放射線治療の費用について高額療養費制度以外にも利用できる制度はありますか?
医療費の負担を軽くするほかの制度としては、高額医療・高額介護合算療養費制度や医療費控除制度などがあります。
放射線治療の費用を窓口で支払う余裕がないのですがどうすればよいですか?
放射線治療前に概算の説明があるのが一般的です。費用を支払うことが難しい場合には、事前に医療機関に相談しておくことも大切です。また、加入する健康保険組合などに認定証(限度額適用認定証)の交付を申請すると、限度額を超える分を窓口で支払う必要はなくなります。

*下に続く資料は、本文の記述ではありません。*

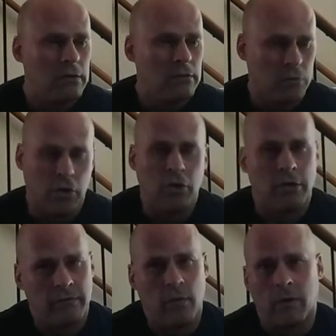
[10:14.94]
really
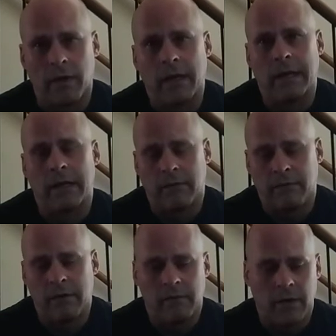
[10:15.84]
looking forward to that 9F
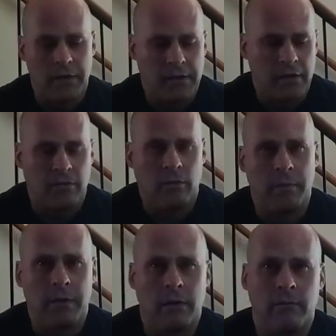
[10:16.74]
TV. I think that's going
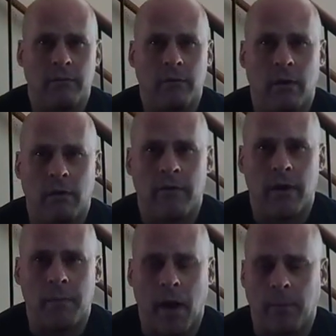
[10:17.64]
to be a
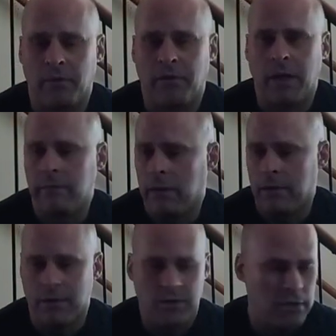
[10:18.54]
very popular TV
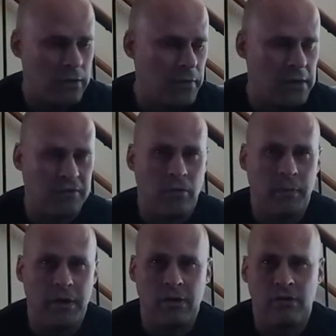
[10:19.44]
this year. I think it's going
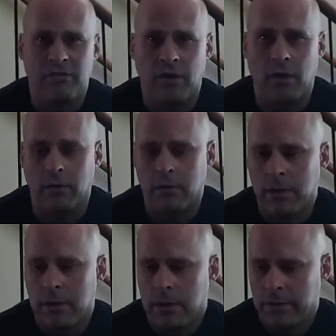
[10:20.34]
to be a good seller.
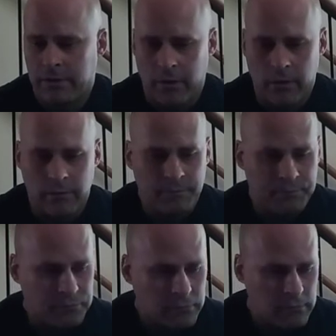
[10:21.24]
So
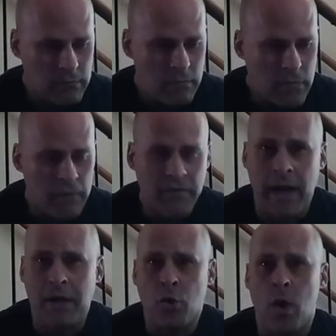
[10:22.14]
if you
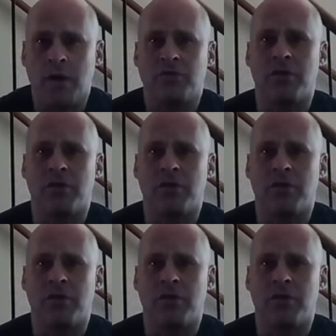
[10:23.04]
got any questions or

世帯内の親族や家族の医療費を合計して高額医療費制度を利用することはできますか?
可能です。
高額療養費制度によって払い戻された治療費は確定申告で収入として申告する必要がありますか?
高額療養費は支払った医療費を還付するものになるため、所得には当てはまりません。そのため、確定申告する必要はありません。 ただし、医療費控除の明細書に、高額療養費として補填された金額を記載する必要がある場合があります。詳細は、国税庁などのホームページを確認しましょう。
まとめ
今回の記事では、放射線治療の費用の目安や高額療養費について解説しました。制度については今後変更の可能性もあるので、厚生労働省や国税庁のホームページなどで情報を確認しましょう。